Thursday, August 11, 2022

Osman Digna Personality Figure


Osman Digna
Armies In Plastic conversion.

I decided that my army of Beja warriors needed to have a mounted leader to command them. Who better to have than Osman Digna?

Osman Digna

Osman Digna was probably one of the best military commanders of the Dervish armies of the Mahdist War (1881 to 1899). He was a follower of The Mahdi in Sudan, although some speculate that he joined the cause because the British-run government in Egypt banned slavery, and Osman Digna was a notorious slave trader.

He was a member of the Haddendoa tribe of the Beja people in eastern Sudan along the Red Sea. He raised his first army around 1883 and immediately started causing trouble by attempting to capture Suakin, the largest Sudanese port city on the Red Sea. He later captured the fort at Suakin in the same year. 

Osman Digna Biography

Osman Digna is probably best known as the one who wiped out Valentine Baker's (Baker Pasha) Egyptian army at the Battle of El Ten in 1883. This caused Britain to send an army under General Graham to the area to rescue the situation and regain control of the area for Egypt. Graham defeated Osman Digna's army at the second Battle of El Ten, but with great difficulty. That was followed by the Battle of Tamai, in which the Beja army broke a large British square and nearly won a great victory.

Osman Digna seems to be quite a colorful character to me and that is one of the reasons why I chose to build a Beja army

The capture of Osman Digna in 1899

Neither Armies In Plastic, Britains, or John Jenkins Designs make a 54mm figure of Osman Digna. In fact, non of them make any personality figures as far as I know, which is a shame. That being the case, it was clear that I would have to make my own figure.

So let's get on to pictures of my conversion of an Armies In Plastic figure into Osman Digna.

The figure on the left is the pose of the original figure that I used for the conversion.
This figure had its original sword removed and replaced with a wire spear (North Star spears).

The figure on the right is the converted Osman Digna figure.

The picture above (and below) compare the original Dervish cavalrymen with the converted figure.

First I cut off the wicker shield from my figure with a sharp Exacto knife (is there any other kind?) and shaved down the army and fist with the sharp blade.
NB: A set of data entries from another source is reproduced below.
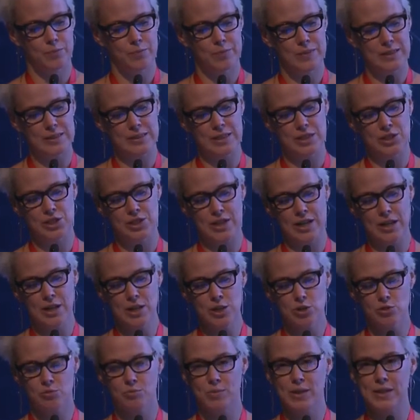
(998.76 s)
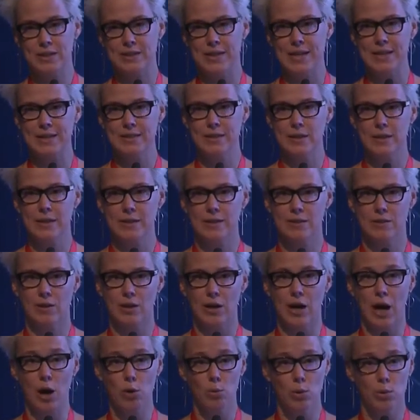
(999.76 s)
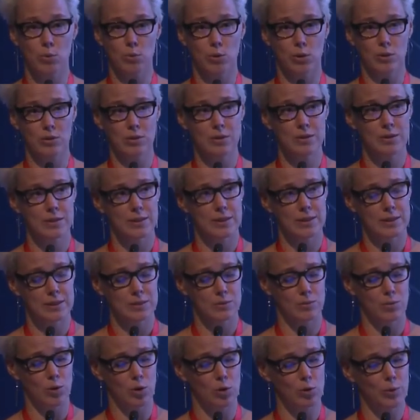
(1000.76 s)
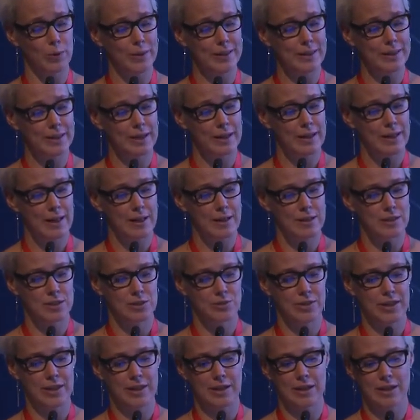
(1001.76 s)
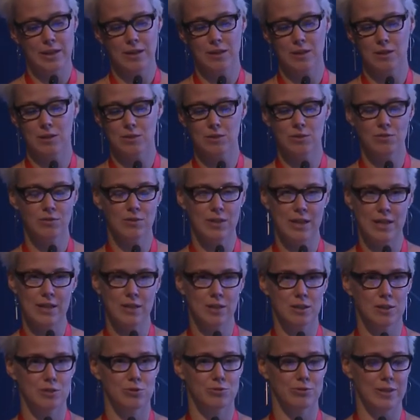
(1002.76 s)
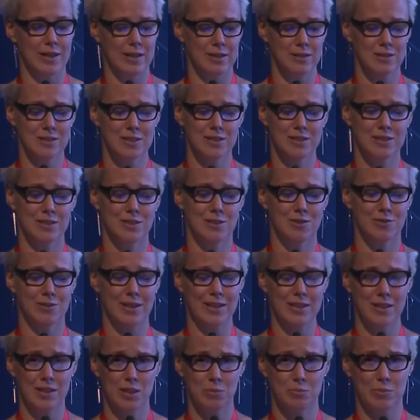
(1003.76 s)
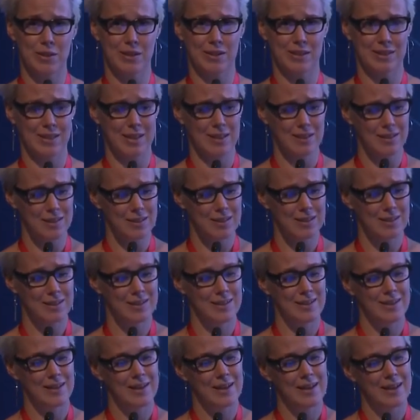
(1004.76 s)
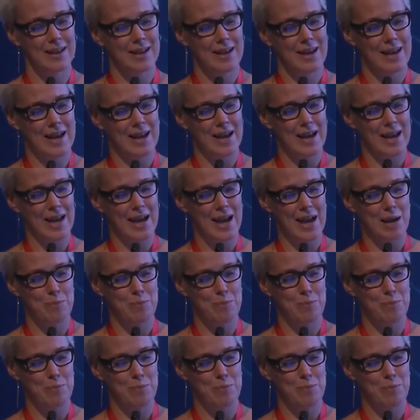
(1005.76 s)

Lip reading: The challenge of big data in our world is following. There are a lot of clinical trials running in parallel. A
Next I cut the head off of a Beja foot soldier, did the same with the cavalry figure, and simply swapped out the turban clad head for Beja head.

The next step was to cut off the sword blade of the cavalry figure, making sure to leave the hilt of the sword on the figure. I took an off-cut piece of a North Star spear and trimmed it to the desired length, and then pounded it flat with a hammer and a small anvil. I drilled a hole through the hand and inserted the piece of wire to finish the sword conversion.

So far so good, but something looked a little bit off on my conversion: the left arm/hand was kind of hanging out there doing nothing. So I decided that Osman Digna should be holding the reins of his horse. I drilled a hole into the hand stump and likewise drilled a hole through the snout of the horse. Then I cut a length of florists wire and threaded it through the hole in the horse's snout. I centered the reins wire so that both ends converged at the figure's hands and threaded this wire through the hands.

The end result was a very dynamic pose for Osman Digna, heroically waving his sword with his right hand and pulling up on the horse's reins with his left hand. 

The figures were then primed with Vallejo spray primer, painted with acrylic paint, and then sealed with a couple of coats of gloss coat sealer. I think that 54mm figures look better with a gloss coat. I did a little extra painted detail work on the saddle cloth to make the figure look more important than one of the rank and file warriors.

I also did a special paint job on another Armies In Plastic cavalryman so that I could have a leader of my Ansar contingent of the Mahdi's army. I haven't given him a name yet, but I'm sure that somewhere is the name of all of The Mahdi's subordinate army leaders. The Mahdi himself did not take a part in the fighting because he was the leader, prophet and The Expected One.

So this week I finished painting ten more Beja, 5 more Egyptian artillery crew, one British artillery crew, the two mounted Mahdist leaders and one extra rank and file cavalry warrior. I have another ten Beja on the painting table and this afternoon I primed 32 Egyptian army regulars. The latter will be painted as one of the Sudanese regiments in Egyptian service.